Une fois le diagnostic posé, le patient doit comprendre qu’il va être traité non pour ce qu’il est, mais pour ce qu’il risque d’être : en effet, aucun traitement actuel ne fera régresser des signes séquellaires.

Il faut ainsi analyser le dossier du patient et juger du risque évolutif, si celui-ci est notable, un traitement doit être instauré même si le patient n’a aucun trouble. Attendre des signes séquellaires permanents pour traiter est une perte de chance inadmissible sachant qu’avec l’âge les séquelles vont souvent s’aggraver.


Assez arbitrairement les traitements ont été classés en première, deuxième et troisième ligne. Les plus anciens sont les Interférons et le Glatiramère. Le risque thérapeutique est faible, la tolérance le plus souvent très correcte, mais ils sont injectables. Plus récent le Diméthylfumarate a l’avantage d’être per os et plus souvent efficace. Cette gamme est celle des immunomodulateurs. En première ligne il existe aussi un immunosuppresseur le Teriflunomide. En cas de poussée, d’aggravation de l’IRM ou de la clinique, un passage en deuxième ligne doit être fait le plus rapidement possible avec un immunosuppresseur comme le Fingolimod per os. Encore plus efficace, mais avec un risque thérapeutique le Natalizumab. Son risque est l’apparition d’une LEMP (leucoencéphalite multifocale progressive), mais la surveillance permet de contrôler le risque. A noter que ce risque peut aussi survenir avec les autres traitements, mais heureusement exceptionnellement.

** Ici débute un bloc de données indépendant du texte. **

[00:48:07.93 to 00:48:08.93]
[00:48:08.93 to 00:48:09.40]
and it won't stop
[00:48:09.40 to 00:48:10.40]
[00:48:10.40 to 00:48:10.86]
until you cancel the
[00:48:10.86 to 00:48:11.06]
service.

Cette gamme a encore été enrichie par l’emploi de l’Ocrelizumab initialement donné pour les formes primaires progressives débutantes avec inflammation, mais qui a vu son autorisation supprimée dans cette indication. Comme  il est  efficace pour les formes rémittentes et qu’en début de maladie trancher entre primaire progressive ou rémittente n’étant pas toujours facile, son utilisation dans ces cas est intéressante.

La chimiothérapie avec la Mitoxantrone reste utile pour les formes très inflammatoires de cette pathologie.

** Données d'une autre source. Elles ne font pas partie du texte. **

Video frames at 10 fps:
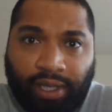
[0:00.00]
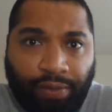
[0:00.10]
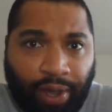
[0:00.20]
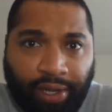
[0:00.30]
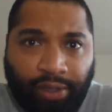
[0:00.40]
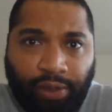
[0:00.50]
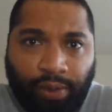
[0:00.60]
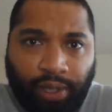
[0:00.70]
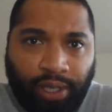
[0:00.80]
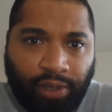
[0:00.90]
get right into
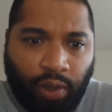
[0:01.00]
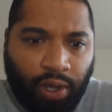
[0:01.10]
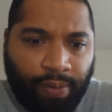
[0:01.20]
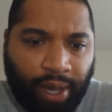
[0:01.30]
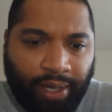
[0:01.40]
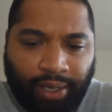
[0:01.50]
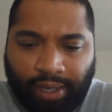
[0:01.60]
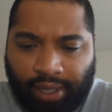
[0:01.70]
it. Let's talk about it.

La vitamine D : il a été démontré que le risque de poussée ou d’apparition de la SEP était corrélé avec le taux de vitamine D. La preuve de l’efficacité d’un traitement substitutif n’est pas très solide, mais l’ajout de vitamine D doit être systématique.

De très nombreuses molécules sont à l’étude, les patients attendent toujours la nouveauté, mais la gamme actuelle des traitements pour les formes RR est importante et va permettre la prise en charge de presque tous les cas. Mais ne jamais oublier qu’il faut traiter vite, changer très rapidement si besoin et ne jamais laisser s’installer un déficit.

Deux mots sur le traitement des poussées : elles relèvent toujours de la cortisone, le plus souvent en perfusion intraveineuse 3 ou 5 jours. Actuellement de fortes doses per os peuvent être employées avec une tolérance correcte et une efficacité similaire. La Cortisone n’est pas un traitement préventif. Elle diminue la durée des troubles diminue le risque de séquelles, n’empêche pas l’installation de troubles.